A bitmask enum that classifies what kind of object is being explained:

Value	Numeric	Description
`CREATE_STATEMENT`	1	Explain a CREATE statement
`CATALOG_ITEM`	2	Explain an existing catalog item
`REPLAN_ITEM`	4	Re-plan an existing catalog item
`ALL`	7	All of the above

The contains method uses bitwise AND to check membership:

def contains(self, other: "ExplaineeType") -> bool:
    return (self.value & other.value) > 0

ExplainFormat

An enum for EXPLAIN output formats:

Value	File Extension
`TEXT`	`.txt`
`JSON`	`.json`

ExplainStage

A string enum representing optimizer pipeline stages:

Value	SQL Clause
`RAW_PLAN`	`RAW PLAN`
`DECORRELATED_PLAN`	`DECORRELATED PLAN`
`LOCAL_PLAN`	`LOCALLY OPTIMIZED PLAN`
`OPTIMIZED_PLAN`	`OPTIMIZED PLAN`
`PHYSICAL_PLAN`	`PHYSICAL PLAN`
`OPTIMIZER_TRACE`	`OPTIMIZER TRACE`

ExplainOption

A frozen dataclass representing an EXPLAIN feature flag (e.g., enable_foo = true). The affects_pipeline method returns True if the option starts with enable_ or is reoptimize_imported_views, indicating it may alter optimizer output.

@dataclass(frozen=True)
class ExplainOption:
    key: str
    val: str | bool | int | None = None

    def affects_pipeline(self) -> bool:
        return any((
            self.key.lower() == "reoptimize_imported_views",
            self.key.lower().startswith("enable_"),
        ))

ExplainOptionType

A custom Click parameter type that parses key=value strings into ExplainOption instances using a regex pattern.

Extraction

The extract.py module provides the defs function for extracting CREATE statements from a Materialize catalog.

defs Function

def defs(
    target: Path,
    database: str,
    schema: str,
    name: str,
    db_port: int,
    db_host: str,
    db_user: str,
    db_pass: str | None,
    db_require_ssl: bool,
    mzfmt: bool,
) -> None:

This function:

Ensures the target directory exists.
Connects to the Materialize database using the sql.Database wrapper.
Queries catalog items matching the specified database, schema, and name ILIKE patterns.
For each item, writes a file containing the item's id, oid, and create_sql.

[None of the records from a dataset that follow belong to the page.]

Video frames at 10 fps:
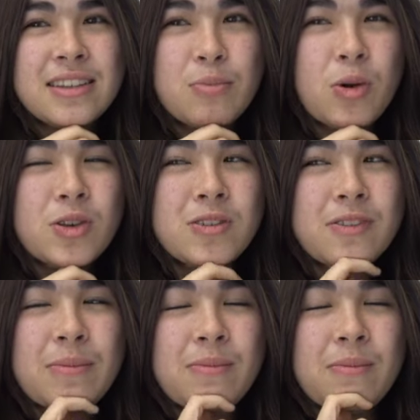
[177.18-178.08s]
most of
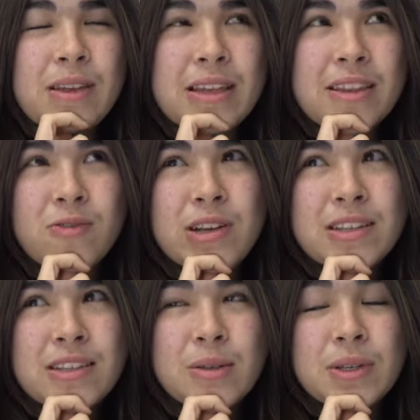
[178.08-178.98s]
them, the
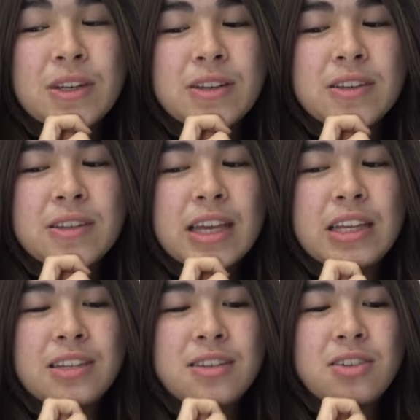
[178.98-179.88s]
reason is because
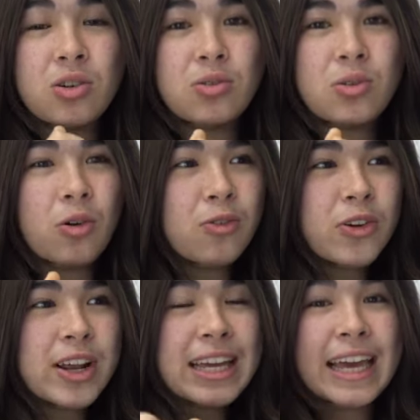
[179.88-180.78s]
they don't offer
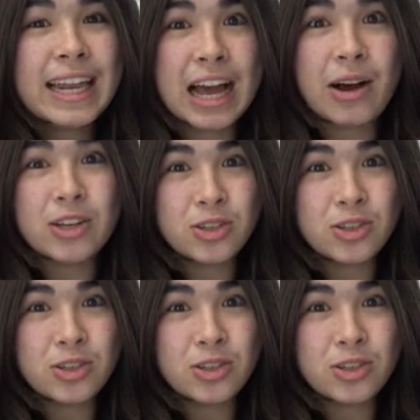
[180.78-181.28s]
it. Now, IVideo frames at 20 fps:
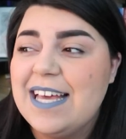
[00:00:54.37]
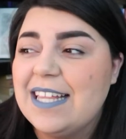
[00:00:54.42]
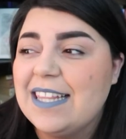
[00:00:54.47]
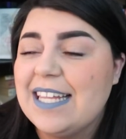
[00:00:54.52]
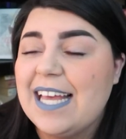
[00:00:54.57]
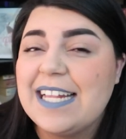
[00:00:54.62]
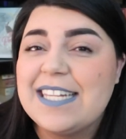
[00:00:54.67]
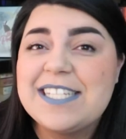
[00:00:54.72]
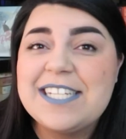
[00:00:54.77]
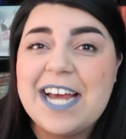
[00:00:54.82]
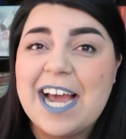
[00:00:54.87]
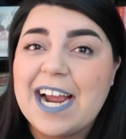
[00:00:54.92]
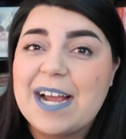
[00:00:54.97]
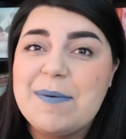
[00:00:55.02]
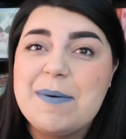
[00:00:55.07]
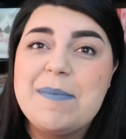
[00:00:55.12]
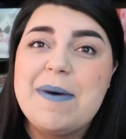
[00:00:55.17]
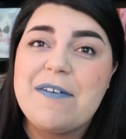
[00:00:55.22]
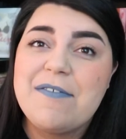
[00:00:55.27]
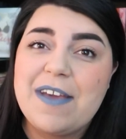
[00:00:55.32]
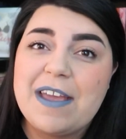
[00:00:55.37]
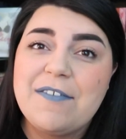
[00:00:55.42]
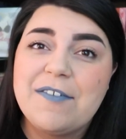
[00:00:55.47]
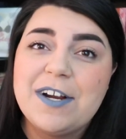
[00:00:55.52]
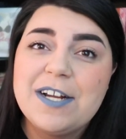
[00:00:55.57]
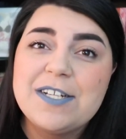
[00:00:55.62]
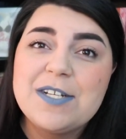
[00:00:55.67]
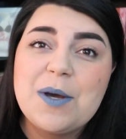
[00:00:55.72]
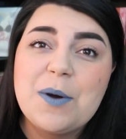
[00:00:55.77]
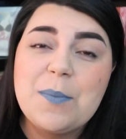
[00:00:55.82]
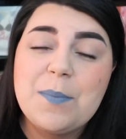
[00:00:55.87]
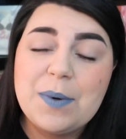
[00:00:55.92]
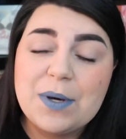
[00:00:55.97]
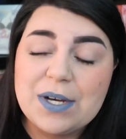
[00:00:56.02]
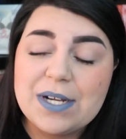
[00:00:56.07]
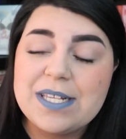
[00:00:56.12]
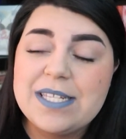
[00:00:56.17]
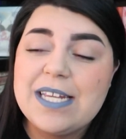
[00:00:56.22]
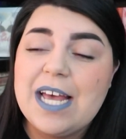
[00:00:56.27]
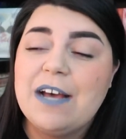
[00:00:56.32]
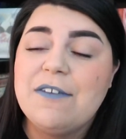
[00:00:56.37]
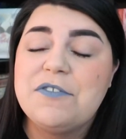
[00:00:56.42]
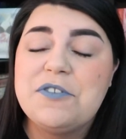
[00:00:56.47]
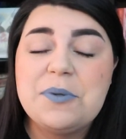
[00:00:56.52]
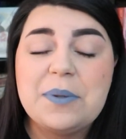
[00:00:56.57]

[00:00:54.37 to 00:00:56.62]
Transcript: Let's talk about my favorite books ofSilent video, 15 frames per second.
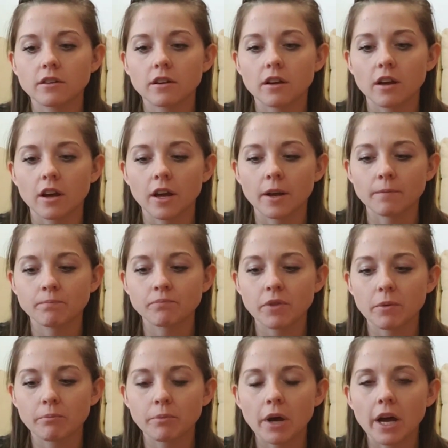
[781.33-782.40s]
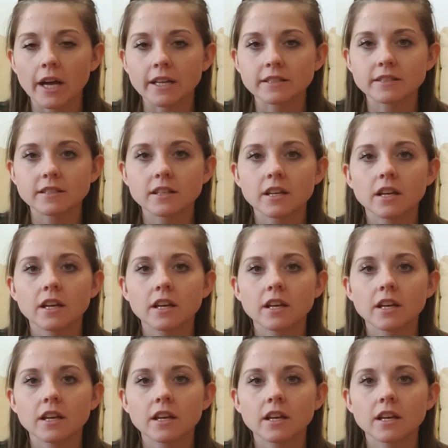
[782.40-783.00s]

But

Output files are organized using CreateFile dataclasses that encode the database, schema, name, and item type into the file path.

Analysis

The analyze.py module provides the changes function for comparing optimized plans across different extraction runs.

changes Function

def changes(
    out: TextIO,
    target: Path,
    header_name: str,
    base_suffix: str,
    diff_suffix: str,
) -> None:

This function:

Scans the target directory for files matching **/*.optimized_plan.{base_suffix}.txt.
For each base plan file, locates the corresponding diff file with the diff_suffix.
Compares the two plan texts and, if they differ, appends a section to the output with a code --diff command for side-by-side comparison.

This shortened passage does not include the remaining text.